Cornell's College of Architecture, Art and Planning will remain intact, officials announce

Cornell President Hunter Rawlings and Provost Biddy Martin today (Dec. 20) issued the following statement on the status of the College of Architecture, Art and Planning:

"Based on the extensive conversations that have taken place with the College of Architecture, Art and Planning and its several constituencies over the last several months, we do not recommend the dissolution of the College as it is presently configured. However, the highest priority in the weeks and months ahead must be given to the tasks of significantly enhancing the intellectual definition of the College, reviewing its curriculum and developing a permanent solution to its ongoing budgetary problems.

"The provost and I, along with many faculty of the College, believe that the concepts of 'design and the built environment' should serve as the intellectual core of the College's activities. To accomplish this objective, the provost will immediately appoint a faculty committee, composed of faculty from both inside and outside the College, and charge them with developing a strategic intellectual plan for the College, to be organized around the core concept of 'the built environment.' Similarly, she will appoint a separate faculty committee, composed of faculty from both inside and outside the College, charged with developing proposals for shared curricular requirements and/or joint course offerings.

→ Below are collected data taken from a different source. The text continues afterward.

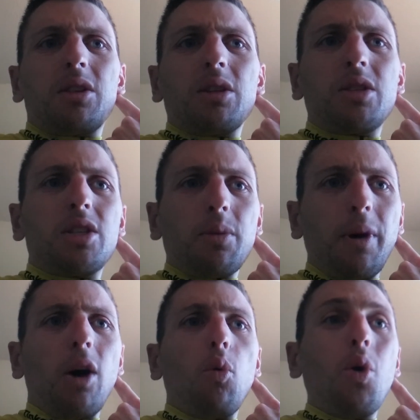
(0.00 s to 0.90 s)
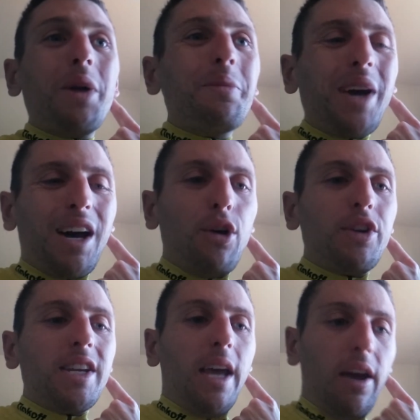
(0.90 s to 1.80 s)
It's about 1
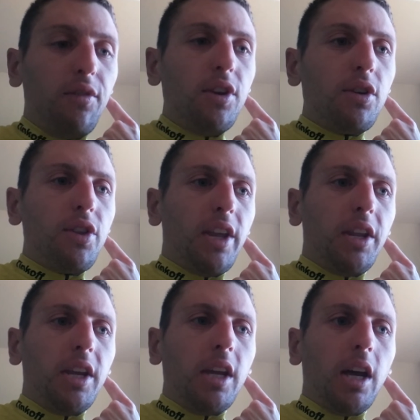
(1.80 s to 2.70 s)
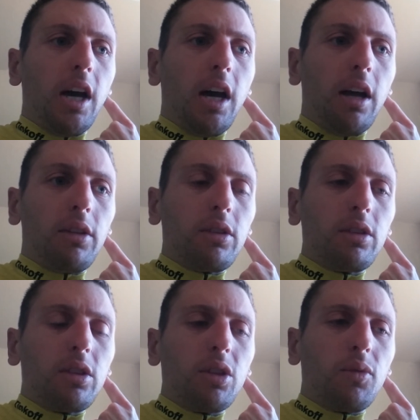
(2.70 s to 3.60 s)
pound heavier than the
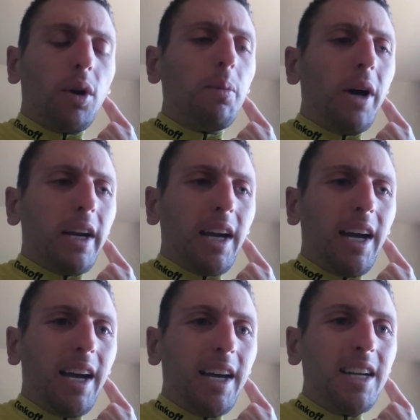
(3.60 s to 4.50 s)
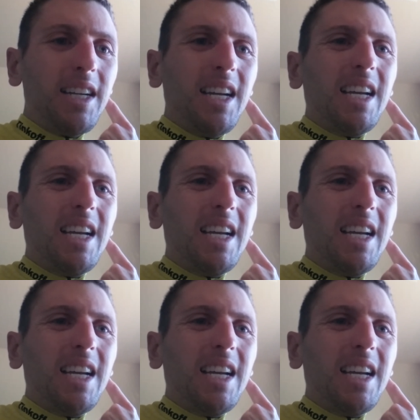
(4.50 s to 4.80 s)
road bike I had,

"We encourage the new faculty committees to collaborate with each other and to consider a range of options that will ensure that the College develops a coherent intellectual focus that will shape hiring and educational priorities in a context of limited resources. Vice Provost Walter I. Cohen will work closely with these committees and with Dean Porus Olpadwala in the months ahead on both the academic and budgetary decisions that must be made. We expect initial plans from each committee by March 1, 2003, and we suggest to the committees that the College offer at least one required core course to all its students beginning in Fall 2003.

"We wish to reiterate our appreciation for the many thoughtful recommendations that we have received from the faculty, students, staff and alumni of the College, as well as from its many friends throughout the world. Those communications have, in many ways, reinforced our view that there is much to be gained from a rededication of the College to an interdisciplinary focus on design and the built environment."